Data records
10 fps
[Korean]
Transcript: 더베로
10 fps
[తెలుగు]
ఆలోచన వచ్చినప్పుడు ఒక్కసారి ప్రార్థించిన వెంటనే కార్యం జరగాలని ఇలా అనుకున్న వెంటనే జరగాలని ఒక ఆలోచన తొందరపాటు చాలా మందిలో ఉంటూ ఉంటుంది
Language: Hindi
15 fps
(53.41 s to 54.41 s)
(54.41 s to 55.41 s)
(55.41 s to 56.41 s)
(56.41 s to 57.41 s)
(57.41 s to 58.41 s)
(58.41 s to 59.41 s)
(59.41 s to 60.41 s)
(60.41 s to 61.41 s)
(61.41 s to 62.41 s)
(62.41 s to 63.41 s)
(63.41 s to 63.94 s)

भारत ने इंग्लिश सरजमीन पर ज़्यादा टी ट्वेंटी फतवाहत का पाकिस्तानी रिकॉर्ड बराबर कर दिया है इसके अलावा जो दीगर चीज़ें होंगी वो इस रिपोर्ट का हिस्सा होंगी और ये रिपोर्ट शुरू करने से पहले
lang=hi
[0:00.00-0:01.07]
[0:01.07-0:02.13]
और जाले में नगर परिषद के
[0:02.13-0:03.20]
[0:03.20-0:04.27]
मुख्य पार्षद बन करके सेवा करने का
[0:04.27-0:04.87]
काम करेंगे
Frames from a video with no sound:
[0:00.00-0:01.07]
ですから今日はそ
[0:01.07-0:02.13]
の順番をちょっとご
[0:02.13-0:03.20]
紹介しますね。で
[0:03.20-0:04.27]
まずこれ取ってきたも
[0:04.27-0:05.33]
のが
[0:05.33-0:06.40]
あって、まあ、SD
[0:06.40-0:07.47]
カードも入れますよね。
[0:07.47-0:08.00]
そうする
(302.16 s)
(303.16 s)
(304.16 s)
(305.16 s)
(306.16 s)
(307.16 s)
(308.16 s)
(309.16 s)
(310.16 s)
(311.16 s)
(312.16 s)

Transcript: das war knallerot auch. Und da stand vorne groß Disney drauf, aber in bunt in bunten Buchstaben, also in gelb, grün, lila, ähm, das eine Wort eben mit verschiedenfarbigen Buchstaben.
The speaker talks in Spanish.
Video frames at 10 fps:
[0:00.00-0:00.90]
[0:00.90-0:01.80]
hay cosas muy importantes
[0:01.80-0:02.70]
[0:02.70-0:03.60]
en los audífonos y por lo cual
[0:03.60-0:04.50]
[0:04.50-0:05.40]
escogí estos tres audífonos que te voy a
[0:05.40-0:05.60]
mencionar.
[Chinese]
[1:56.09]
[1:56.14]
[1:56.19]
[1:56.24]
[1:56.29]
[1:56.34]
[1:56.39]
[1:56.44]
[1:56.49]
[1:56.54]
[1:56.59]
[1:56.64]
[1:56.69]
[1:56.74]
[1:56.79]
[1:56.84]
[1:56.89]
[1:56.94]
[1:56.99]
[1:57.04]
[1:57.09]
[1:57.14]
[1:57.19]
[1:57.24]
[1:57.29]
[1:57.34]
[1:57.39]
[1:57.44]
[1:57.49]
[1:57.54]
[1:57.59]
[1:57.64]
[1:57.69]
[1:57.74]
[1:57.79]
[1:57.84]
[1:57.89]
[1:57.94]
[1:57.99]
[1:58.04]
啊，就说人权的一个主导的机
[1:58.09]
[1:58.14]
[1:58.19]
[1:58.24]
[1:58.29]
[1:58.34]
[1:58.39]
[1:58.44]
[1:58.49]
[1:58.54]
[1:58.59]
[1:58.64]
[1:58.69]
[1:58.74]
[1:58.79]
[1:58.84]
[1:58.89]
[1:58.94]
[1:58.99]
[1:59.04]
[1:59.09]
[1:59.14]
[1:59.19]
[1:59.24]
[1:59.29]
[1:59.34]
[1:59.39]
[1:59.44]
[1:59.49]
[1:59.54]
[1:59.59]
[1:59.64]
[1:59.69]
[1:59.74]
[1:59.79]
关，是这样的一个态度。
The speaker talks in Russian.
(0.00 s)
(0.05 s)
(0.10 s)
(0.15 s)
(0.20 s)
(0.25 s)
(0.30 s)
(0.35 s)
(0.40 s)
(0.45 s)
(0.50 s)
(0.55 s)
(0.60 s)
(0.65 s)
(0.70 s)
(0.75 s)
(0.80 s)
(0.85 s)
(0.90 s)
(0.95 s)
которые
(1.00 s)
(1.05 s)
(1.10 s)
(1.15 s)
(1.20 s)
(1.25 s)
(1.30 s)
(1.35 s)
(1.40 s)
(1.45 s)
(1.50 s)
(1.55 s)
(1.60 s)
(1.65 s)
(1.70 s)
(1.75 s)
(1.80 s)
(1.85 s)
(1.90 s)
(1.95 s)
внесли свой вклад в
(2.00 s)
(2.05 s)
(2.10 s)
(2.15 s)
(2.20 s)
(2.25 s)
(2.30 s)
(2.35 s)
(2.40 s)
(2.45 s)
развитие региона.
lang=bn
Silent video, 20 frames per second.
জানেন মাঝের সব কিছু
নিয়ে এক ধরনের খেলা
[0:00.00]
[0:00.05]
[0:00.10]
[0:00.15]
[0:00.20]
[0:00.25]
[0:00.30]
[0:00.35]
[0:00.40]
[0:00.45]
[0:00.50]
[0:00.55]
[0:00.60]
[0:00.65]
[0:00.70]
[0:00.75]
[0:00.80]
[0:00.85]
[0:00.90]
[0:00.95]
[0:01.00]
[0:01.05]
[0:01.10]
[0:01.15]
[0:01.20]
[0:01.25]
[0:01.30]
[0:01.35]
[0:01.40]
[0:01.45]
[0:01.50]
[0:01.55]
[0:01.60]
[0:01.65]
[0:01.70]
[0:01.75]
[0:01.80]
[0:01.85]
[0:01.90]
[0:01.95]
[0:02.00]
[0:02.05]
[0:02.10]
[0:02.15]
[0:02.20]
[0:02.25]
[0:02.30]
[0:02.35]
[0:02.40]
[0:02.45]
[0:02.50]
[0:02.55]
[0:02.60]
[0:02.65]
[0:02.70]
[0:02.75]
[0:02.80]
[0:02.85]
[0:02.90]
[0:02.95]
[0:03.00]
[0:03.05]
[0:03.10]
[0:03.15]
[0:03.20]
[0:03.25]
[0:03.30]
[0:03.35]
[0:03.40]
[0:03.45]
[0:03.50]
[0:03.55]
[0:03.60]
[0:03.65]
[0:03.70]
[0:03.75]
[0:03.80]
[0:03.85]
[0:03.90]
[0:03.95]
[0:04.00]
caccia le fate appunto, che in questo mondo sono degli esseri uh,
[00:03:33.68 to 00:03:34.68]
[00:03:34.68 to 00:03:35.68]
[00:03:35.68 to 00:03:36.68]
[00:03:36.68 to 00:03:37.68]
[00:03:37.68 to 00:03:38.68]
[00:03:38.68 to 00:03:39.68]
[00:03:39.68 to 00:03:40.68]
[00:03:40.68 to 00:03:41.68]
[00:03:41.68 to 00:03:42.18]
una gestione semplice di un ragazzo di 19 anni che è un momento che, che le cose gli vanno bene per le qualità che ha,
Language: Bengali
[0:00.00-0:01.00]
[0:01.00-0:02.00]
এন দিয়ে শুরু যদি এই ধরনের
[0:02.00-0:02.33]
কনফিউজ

Exercise objective
Print every line of the material above exactly.

Answer area
10 fps
[Korean]
Transcript: 더베로
10 fps
[తెలుగు]
ఆలోచన వచ్చినప్పుడు ఒక్కసారి ప్రార్థించిన వెంటనే కార్యం జరగాలని ఇలా అనుకున్న వెంటనే జరగాలని ఒక ఆలోచన తొందరపాటు చాలా మందిలో ఉంటూ ఉంటుంది
Language: Hindi
15 fps
(53.41 s to 54.41 s)
(54.41 s to 55.41 s)
(55.41 s to 56.41 s)
(56.41 s to 57.41 s)
(57.41 s to 58.41 s)
(58.41 s to 59.41 s)
(59.41 s to 60.41 s)
(60.41 s to 61.41 s)
(61.41 s to 62.41 s)
(62.41 s to 63.41 s)
(63.41 s to 63.94 s)

भारत ने इंग्लिश सरजमीन पर ज़्यादा टी ट्वेंटी फतवाहत का पाकिस्तानी रिकॉर्ड बराबर कर दिया है इसके अलावा जो दीगर चीज़ें होंगी वो इस रिपोर्ट का हिस्सा होंगी और ये रिपोर्ट शुरू करने से पहले
lang=hi
[0:00.00-0:01.07]
[0:01.07-0:02.13]
और जाले में नगर परिषद के
[0:02.13-0:03.20]
[0:03.20-0:04.27]
मुख्य पार्षद बन करके सेवा करने का
[0:04.27-0:04.87]
काम करेंगे
Frames from a video with no sound:
[0:00.00-0:01.07]
ですから今日はそ
[0:01.07-0:02.13]
の順番をちょっとご
[0:02.13-0:03.20]
紹介しますね。で
[0:03.20-0:04.27]
まずこれ取ってきたも
[0:04.27-0:05.33]
のが
[0:05.33-0:06.40]
あって、まあ、SD
[0:06.40-0:07.47]
カードも入れますよね。
[0:07.47-0:08.00]
そうする
(302.16 s)
(303.16 s)
(304.16 s)
(305.16 s)
(306.16 s)
(307.16 s)
(308.16 s)
(309.16 s)
(310.16 s)
(311.16 s)
(312.16 s)

Transcript: das war knallerot auch. Und da stand vorne groß Disney drauf, aber in bunt in bunten Buchstaben, also in gelb, grün, lila, ähm, das eine Wort eben mit verschiedenfarbigen Buchstaben.
The speaker talks in Spanish.
Video frames at 10 fps:
[0:00.00-0:00.90]
[0:00.90-0:01.80]
hay cosas muy importantes
[0:01.80-0:02.70]
[0:02.70-0:03.60]
en los audífonos y por lo cual
[0:03.60-0:04.50]
[0:04.50-0:05.40]
escogí estos tres audífonos que te voy a
[0:05.40-0:05.60]
mencionar.
[Chinese]
[1:56.09]
[1:56.14]
[1:56.19]
[1:56.24]
[1:56.29]
[1:56.34]
[1:56.39]
[1:56.44]
[1:56.49]
[1:56.54]
[1:56.59]
[1:56.64]
[1:56.69]
[1:56.74]
[1:56.79]
[1:56.84]
[1:56.89]
[1:56.94]
[1:56.99]
[1:57.04]
[1:57.09]
[1:57.14]
[1:57.19]
[1:57.24]
[1:57.29]
[1:57.34]
[1:57.39]
[1:57.44]
[1:57.49]
[1:57.54]
[1:57.59]
[1:57.64]
[1:57.69]
[1:57.74]
[1:57.79]
[1:57.84]
[1:57.89]
[1:57.94]
[1:57.99]
[1:58.04]
啊，就说人权的一个主导的机
[1:58.09]
[1:58.14]
[1:58.19]
[1:58.24]
[1:58.29]
[1:58.34]
[1:58.39]
[1:58.44]
[1:58.49]
[1:58.54]
[1:58.59]
[1:58.64]
[1:58.69]
[1:58.74]
[1:58.79]
[1:58.84]
[1:58.89]
[1:58.94]
[1:58.99]
[1:59.04]
[1:59.09]
[1:59.14]
[1:59.19]
[1:59.24]
[1:59.29]
[1:59.34]
[1:59.39]
[1:59.44]
[1:59.49]
[1:59.54]
[1:59.59]
[1:59.64]
[1:59.69]
[1:59.74]
[1:59.79]
关，是这样的一个态度。
The speaker talks in Russian.
(0.00 s)
(0.05 s)
(0.10 s)
(0.15 s)
(0.20 s)
(0.25 s)
(0.30 s)
(0.35 s)
(0.40 s)
(0.45 s)
(0.50 s)
(0.55 s)
(0.60 s)
(0.65 s)
(0.70 s)
(0.75 s)
(0.80 s)
(0.85 s)
(0.90 s)
(0.95 s)
которые
(1.00 s)
(1.05 s)
(1.10 s)
(1.15 s)
(1.20 s)
(1.25 s)
(1.30 s)
(1.35 s)
(1.40 s)
(1.45 s)
(1.50 s)
(1.55 s)
(1.60 s)
(1.65 s)
(1.70 s)
(1.75 s)
(1.80 s)
(1.85 s)
(1.90 s)
(1.95 s)
внесли свой вклад в
(2.00 s)
(2.05 s)
(2.10 s)
(2.15 s)
(2.20 s)
(2.25 s)
(2.30 s)
(2.35 s)
(2.40 s)
(2.45 s)
развитие региона.
lang=bn
Silent video, 20 frames per second.
জানেন মাঝের সব কিছু
নিয়ে এক ধরনের খেলা
[0:00.00]
[0:00.05]
[0:00.10]
[0:00.15]
[0:00.20]
[0:00.25]
[0:00.30]
[0:00.35]
[0:00.40]
[0:00.45]
[0:00.50]
[0:00.55]
[0:00.60]
[0:00.65]
[0:00.70]
[0:00.75]
[0:00.80]
[0:00.85]
[0:00.90]
[0:00.95]
[0:01.00]
[0:01.05]
[0:01.10]
[0:01.15]
[0:01.20]
[0:01.25]
[0:01.30]
[0:01.35]
[0:01.40]
[0:01.45]
[0:01.50]
[0:01.55]
[0:01.60]
[0:01.65]
[0:01.70]
[0:01.75]
[0:01.80]
[0:01.85]
[0:01.90]
[0:01.95]
[0:02.00]
[0:02.05]
[0:02.10]
[0:02.15]
[0:02.20]
[0:02.25]
[0:02.30]
[0:02.35]
[0:02.40]
[0:02.45]
[0:02.50]
[0:02.55]
[0:02.60]
[0:02.65]
[0:02.70]
[0:02.75]
[0:02.80]
[0:02.85]
[0:02.90]
[0:02.95]
[0:03.00]
[0:03.05]
[0:03.10]
[0:03.15]
[0:03.20]
[0:03.25]
[0:03.30]
[0:03.35]
[0:03.40]
[0:03.45]
[0:03.50]
[0:03.55]
[0:03.60]
[0:03.65]
[0:03.70]
[0:03.75]
[0:03.80]
[0:03.85]
[0:03.90]
[0:03.95]
[0:04.00]
caccia le fate appunto, che in questo mondo sono degli esseri uh,
[00:03:33.68 to 00:03:34.68]
[00:03:34.68 to 00:03:35.68]
[00:03:35.68 to 00:03:36.68]
[00:03:36.68 to 00:03:37.68]
[00:03:37.68 to 00:03:38.68]
[00:03:38.68 to 00:03:39.68]
[00:03:39.68 to 00:03:40.68]
[00:03:40.68 to 00:03:41.68]
[00:03:41.68 to 00:03:42.18]
una gestione semplice di un ragazzo di 19 anni che è un momento che, che le cose gli vanno bene per le qualità che ha,
Language: Bengali
[0:00.00-0:01.00]
[0:01.00-0:02.00]
এন দিয়ে শুরু যদি এই ধরনের
[0:02.00-0:02.33]
কনফিউজ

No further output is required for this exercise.